20.10.2025

Thema

So fördern wir: Die Kantonsschule Schüpfheim

Talente gibt es nicht nur in den Wissenschaften, sondern auch in Kunst, Musik oder Schauspiel. Die Kantonsschule Schüpfheim fördert die Schülerinnen und Schüler in diesen Bereichen ganzheitlich. Wir haben die Luzerner Schule im Entlebuch besucht, um zu erfahren, wie Talentförderung für musische Fächer aussehen kann.

Rektor, Lehrpersonen und Schülerin im Gespräch. (Quelle: Lara Gafner)

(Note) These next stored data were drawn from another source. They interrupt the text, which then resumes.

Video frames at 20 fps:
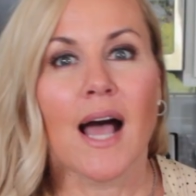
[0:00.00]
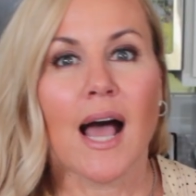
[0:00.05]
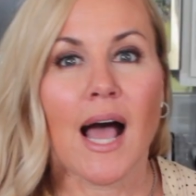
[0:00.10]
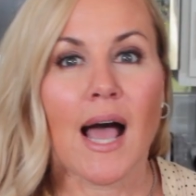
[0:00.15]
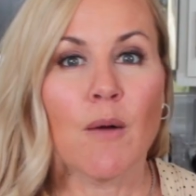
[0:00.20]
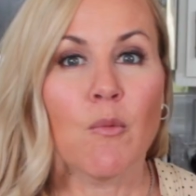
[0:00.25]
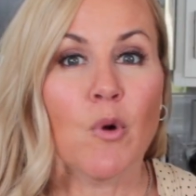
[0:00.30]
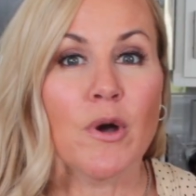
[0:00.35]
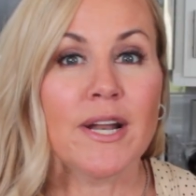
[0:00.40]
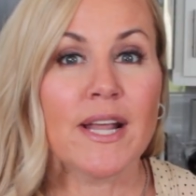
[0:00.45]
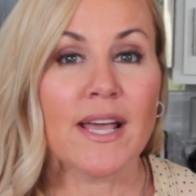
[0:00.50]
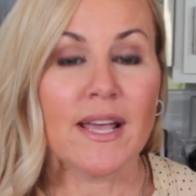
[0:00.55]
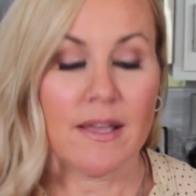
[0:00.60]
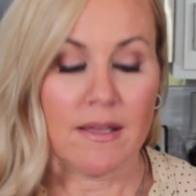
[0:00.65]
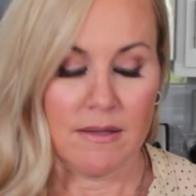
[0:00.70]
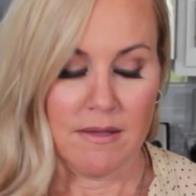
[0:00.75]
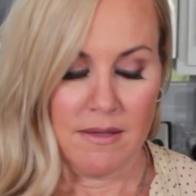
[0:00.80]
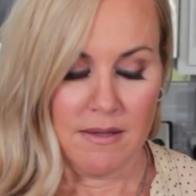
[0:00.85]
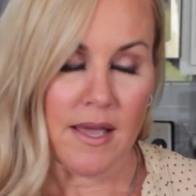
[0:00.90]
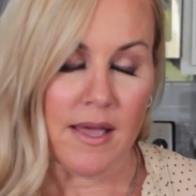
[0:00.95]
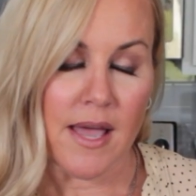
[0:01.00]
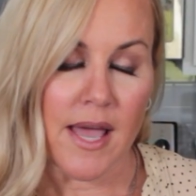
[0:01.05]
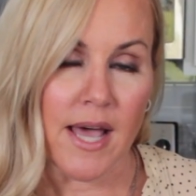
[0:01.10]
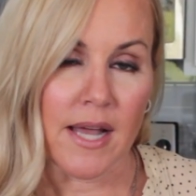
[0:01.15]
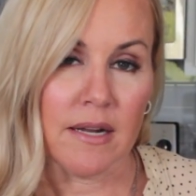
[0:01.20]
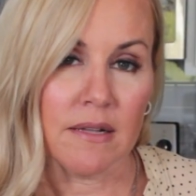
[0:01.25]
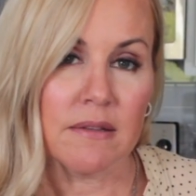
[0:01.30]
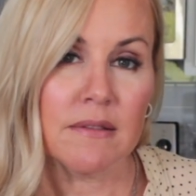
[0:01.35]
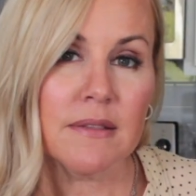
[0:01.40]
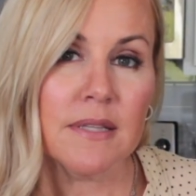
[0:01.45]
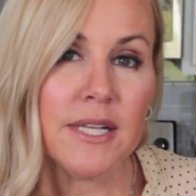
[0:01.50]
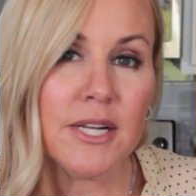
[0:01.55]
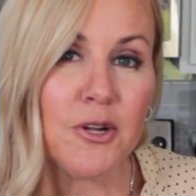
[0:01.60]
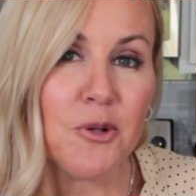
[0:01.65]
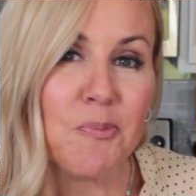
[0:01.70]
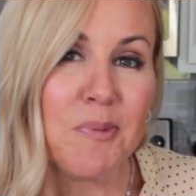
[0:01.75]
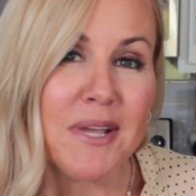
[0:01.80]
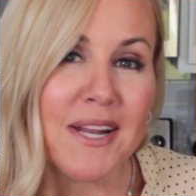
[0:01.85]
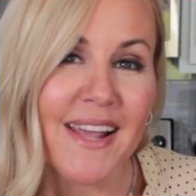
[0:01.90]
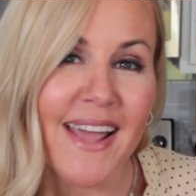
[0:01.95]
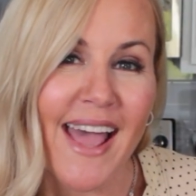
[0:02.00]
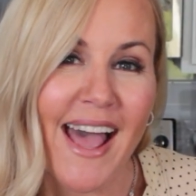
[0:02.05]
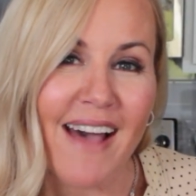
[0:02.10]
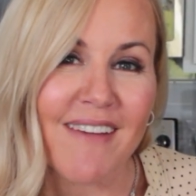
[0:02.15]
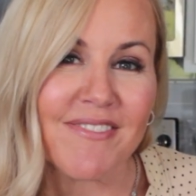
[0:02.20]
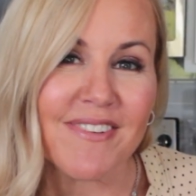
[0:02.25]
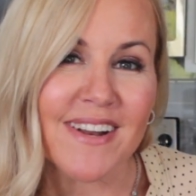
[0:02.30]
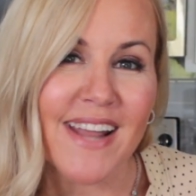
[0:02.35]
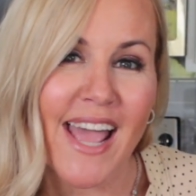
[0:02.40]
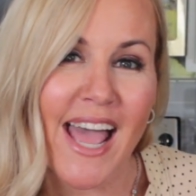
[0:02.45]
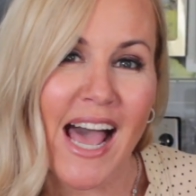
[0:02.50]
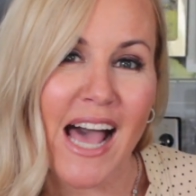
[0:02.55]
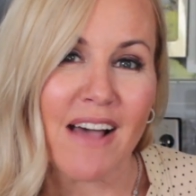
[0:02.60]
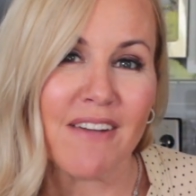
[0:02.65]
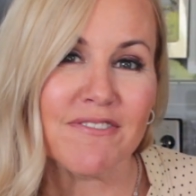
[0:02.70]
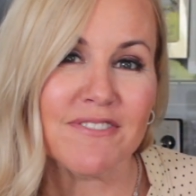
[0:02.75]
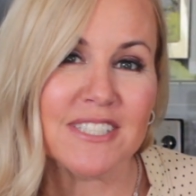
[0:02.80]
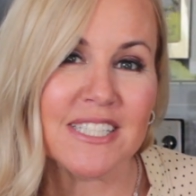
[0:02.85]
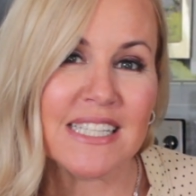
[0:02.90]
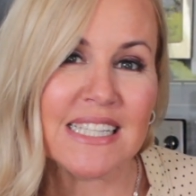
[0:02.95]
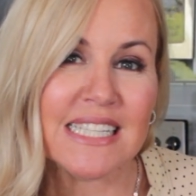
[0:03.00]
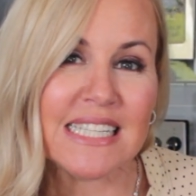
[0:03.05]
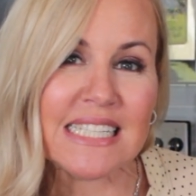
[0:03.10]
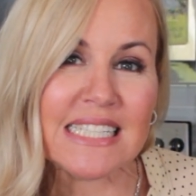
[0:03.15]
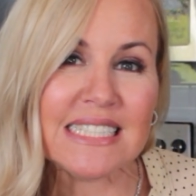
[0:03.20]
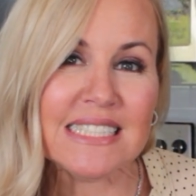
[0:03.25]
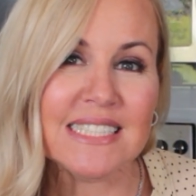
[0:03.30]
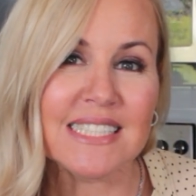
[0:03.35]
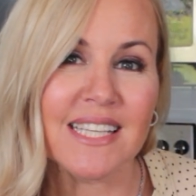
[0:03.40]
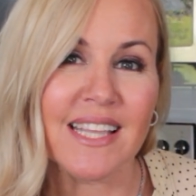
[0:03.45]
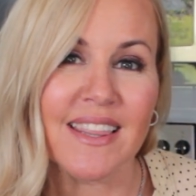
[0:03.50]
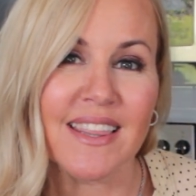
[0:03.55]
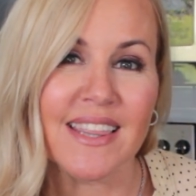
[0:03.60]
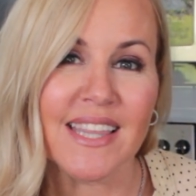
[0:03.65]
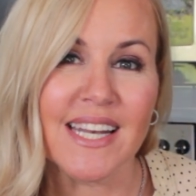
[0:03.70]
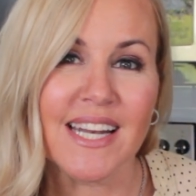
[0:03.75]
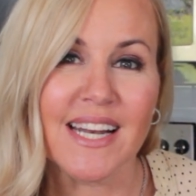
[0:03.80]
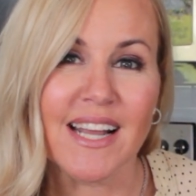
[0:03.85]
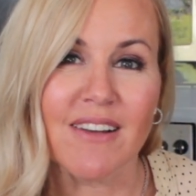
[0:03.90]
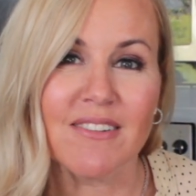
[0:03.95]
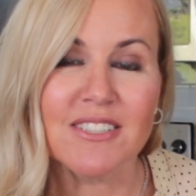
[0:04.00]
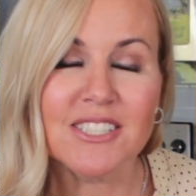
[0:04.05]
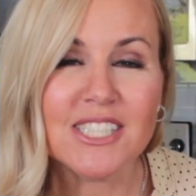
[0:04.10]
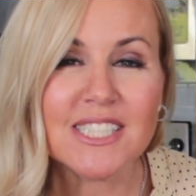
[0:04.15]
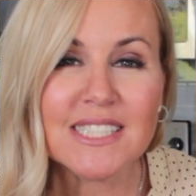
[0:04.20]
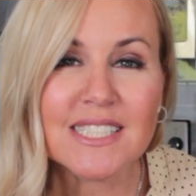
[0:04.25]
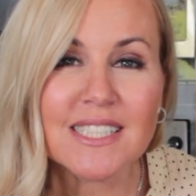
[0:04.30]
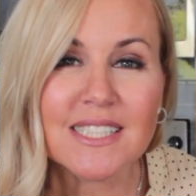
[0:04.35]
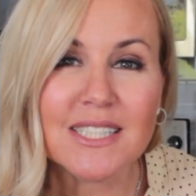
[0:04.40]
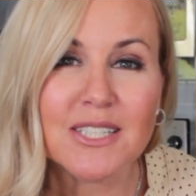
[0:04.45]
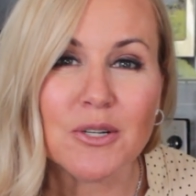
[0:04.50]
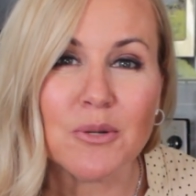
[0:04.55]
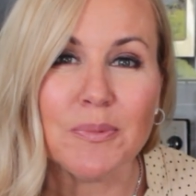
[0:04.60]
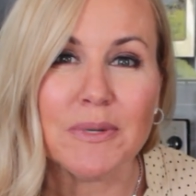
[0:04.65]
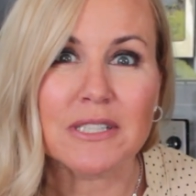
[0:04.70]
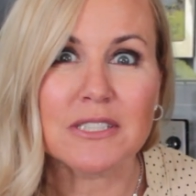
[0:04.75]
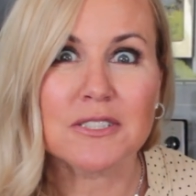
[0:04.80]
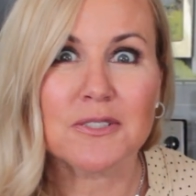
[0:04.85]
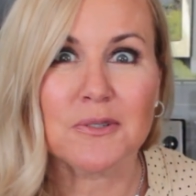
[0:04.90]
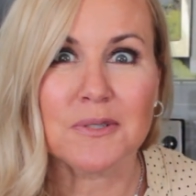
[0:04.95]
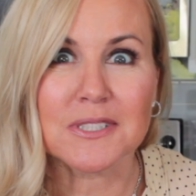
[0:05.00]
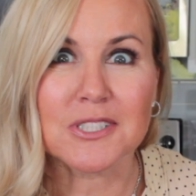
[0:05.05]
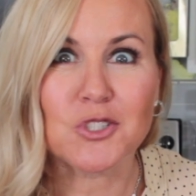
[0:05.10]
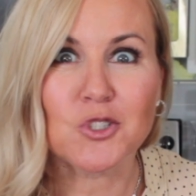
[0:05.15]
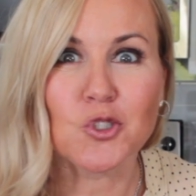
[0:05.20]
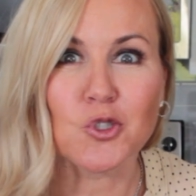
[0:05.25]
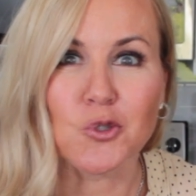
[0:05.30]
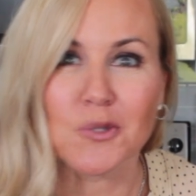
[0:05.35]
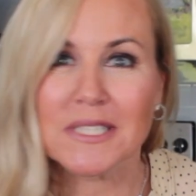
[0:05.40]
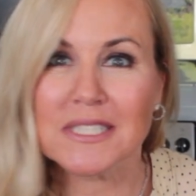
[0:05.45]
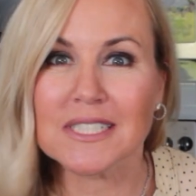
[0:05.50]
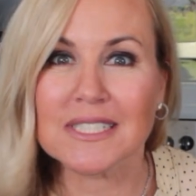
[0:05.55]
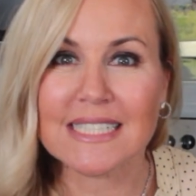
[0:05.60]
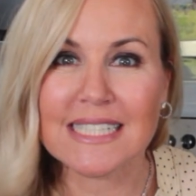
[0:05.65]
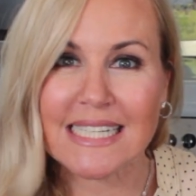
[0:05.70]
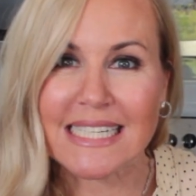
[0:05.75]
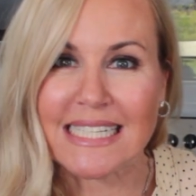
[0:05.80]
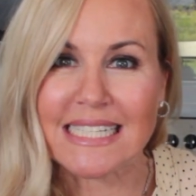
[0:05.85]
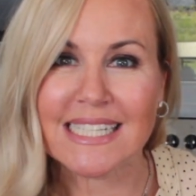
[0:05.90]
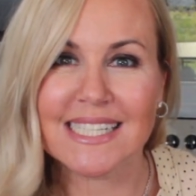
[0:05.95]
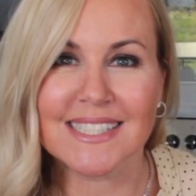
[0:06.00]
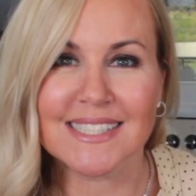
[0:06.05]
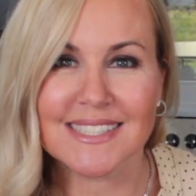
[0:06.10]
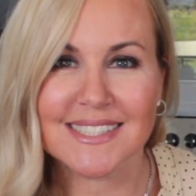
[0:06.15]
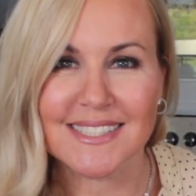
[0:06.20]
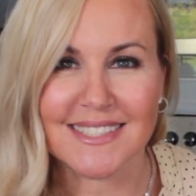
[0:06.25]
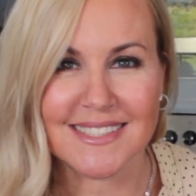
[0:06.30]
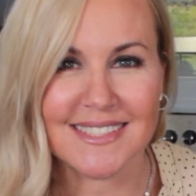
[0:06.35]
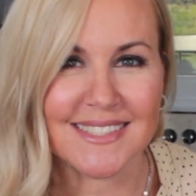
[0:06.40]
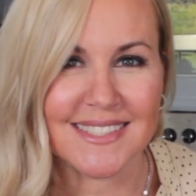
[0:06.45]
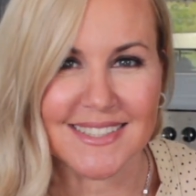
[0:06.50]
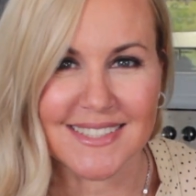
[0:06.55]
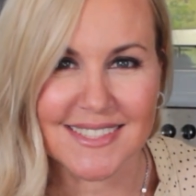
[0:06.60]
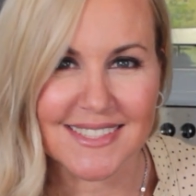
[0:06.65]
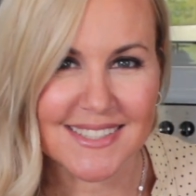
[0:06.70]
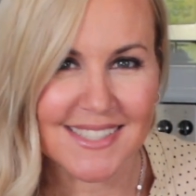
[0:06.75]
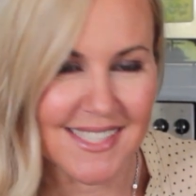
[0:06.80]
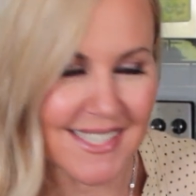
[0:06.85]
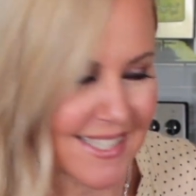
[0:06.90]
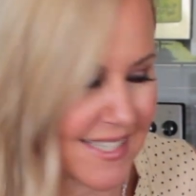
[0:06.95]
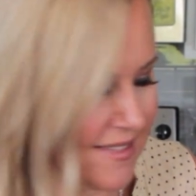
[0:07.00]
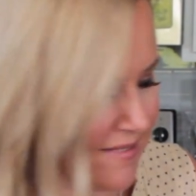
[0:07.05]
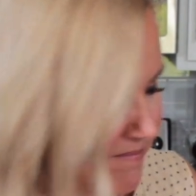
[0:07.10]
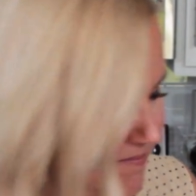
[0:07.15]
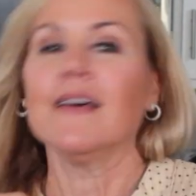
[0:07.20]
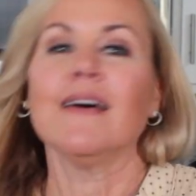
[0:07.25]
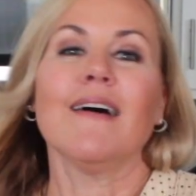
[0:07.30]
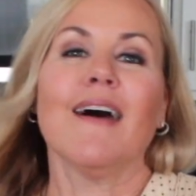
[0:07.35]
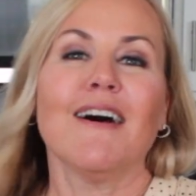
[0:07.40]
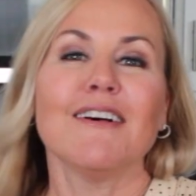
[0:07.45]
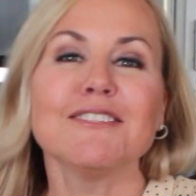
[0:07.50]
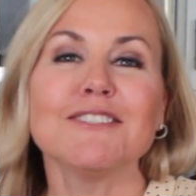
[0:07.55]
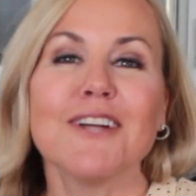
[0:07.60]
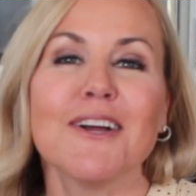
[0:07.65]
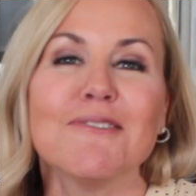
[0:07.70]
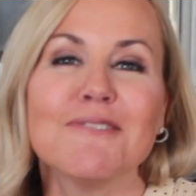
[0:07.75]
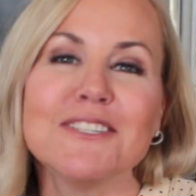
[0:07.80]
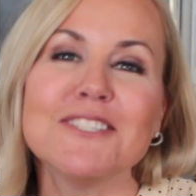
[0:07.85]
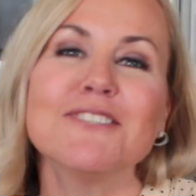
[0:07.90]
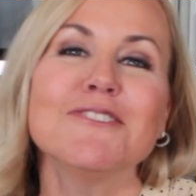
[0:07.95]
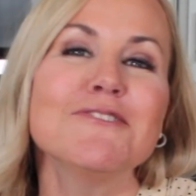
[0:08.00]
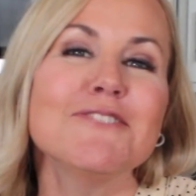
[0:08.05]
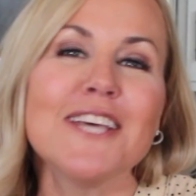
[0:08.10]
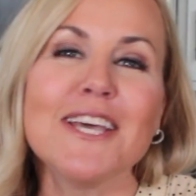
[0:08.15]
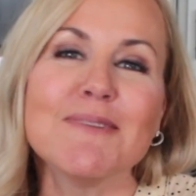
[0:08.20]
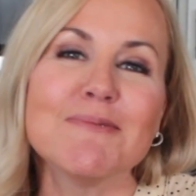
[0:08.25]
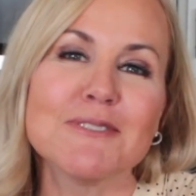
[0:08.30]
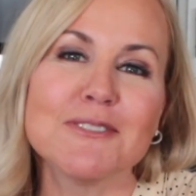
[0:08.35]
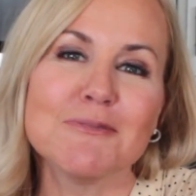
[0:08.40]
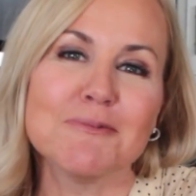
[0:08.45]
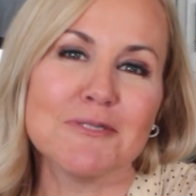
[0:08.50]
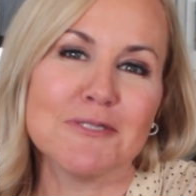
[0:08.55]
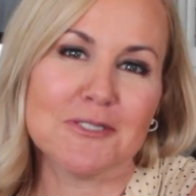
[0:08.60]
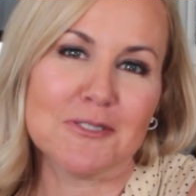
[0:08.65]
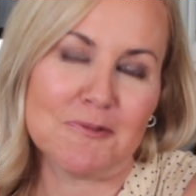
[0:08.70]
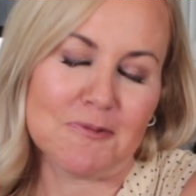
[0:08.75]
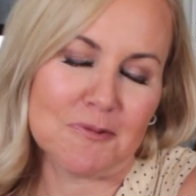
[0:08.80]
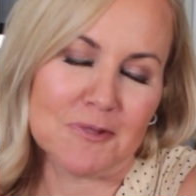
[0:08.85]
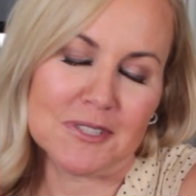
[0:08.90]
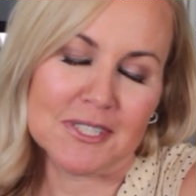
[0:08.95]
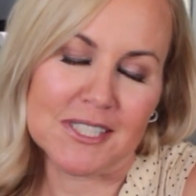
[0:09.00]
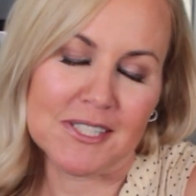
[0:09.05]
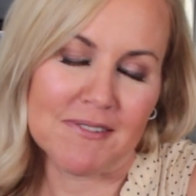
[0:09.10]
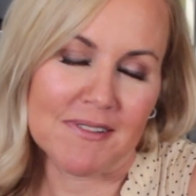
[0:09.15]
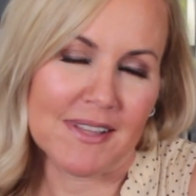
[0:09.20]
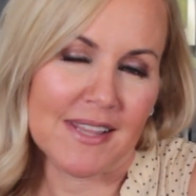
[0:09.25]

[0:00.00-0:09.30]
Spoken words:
I wanna add a little bit of half and half to this to thin it out just a little bit so it's drizzling consistency. I'll start with 2 tablespoons and we'll see what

Die Kantonsschule Schüpfheim im Entlebuch. (Quelle: Lara Gafner)

Im Gespräch: Thomas Berset (Rektor), Esther Bucher (Talentkoordinatorin Musik), Roger Schnyder (Talentkoordinator Kunst und Design), Mara (Schülerin Talentbereich Kunst und Design). Fragen und Protokoll: Lara Gafner (Wissenschafts-Olympiade).

 

Herr Berset, Sie leiten eine Schule, die Wert auf Talentförderung legt. Was können Sie selbst besonders gut?

T.B.: Ich bin Biochemiker und kann megagut pipettieren! Ich zeichne und male auch gern. Seit ich hier arbeite, habe ich mir vorgenommen, das wieder aufzunehmen, die Kollegen reden mir da auch gut zu. Die Ölfarben stehen zuhause bereit.

Was macht die Talentförderung der Kantonsschule Schüpfheim einzigartig?

E.B.: Weil wir mit rund 200 Schülerinnen und Schülern klein sind und etwas abgelegen liegen, ist die Schule sehr familiär. Wir können uns in Ruhe auf das besinnen, was uns wichtig ist: Den Talenten nachgehen, dem Feuer nachgehen. Man kennt sich und sieht, was der Schüler oder die Schülerin braucht.

T.B.: Den Talentbereich Schauspiel gibt es sogar nur hier, gesamtschweizerisch. 

Der Talentbereich Schauspiel. (Quelle: Franca Pedrazetti)

R.S: Ausser dem Gymnasium Hofwil in Bern gibt es in der Schweiz keine andere Schule, die so individuelle Förderung im Gestalten anbietet. Das passiert in der Schule selbst, wir “outsourcen” das nicht.

Sie setzen also ganz schulinterne statt auf ausserschulische Angebote? 

R.S.: Ich hole für die Lehre auch mal Externe dazu, zum Beispiel entwickeln wir gerade einen Graffitiworkshop mit einem recht bekannten Künstler. Ich habe auch schon Jugendliche an Architekturbüros vermittelt, wenn ich gemerkt habe, dass ihnen das liegt.

T.B.: Es gibt verschiedene Arten von Talentschulen. Wir wollen nicht, dass der Bezug zur Schule zu kurz kommt. Im Sport ist traditionell viel extern, aber auch hier entwickeln wir uns weiter. Der Nachteil dieses Ansatzes ist, dass er mit unserem knappen Budget schwer zu finanzieren ist. Da braucht es Fantasie und Leute, die bereit sind, nicht nach 08/15 zu arbeiten.

(Quelle: Franca Pedrazetti)

R.S.: Wir können es uns nicht erlauben, träge in der Gegend rumzustehen. Wir müssen uns dauernd bewegen, vorwärts gehen und uns weiterentwickeln. Aber wir können noch so viel Fantasie haben - wir sind auch sehr auf die Politik angewiesen. Wenn die Politik zeigt, dass sie die Talentförderung wirklich ernst nimmt - indem sie nicht nur vor Wahlen darüber spricht, sondern Geld bereitstellt - macht sie etwas sehr Wichtiges und Nachhaltiges. Die Gesellschaft betrachtet Talentförderung als Luxus. Doch ein Talent ist ein Potenzial und Potenziale nicht zu entwickeln ist einfach dumm. Ich kann’s nicht anders sagen. 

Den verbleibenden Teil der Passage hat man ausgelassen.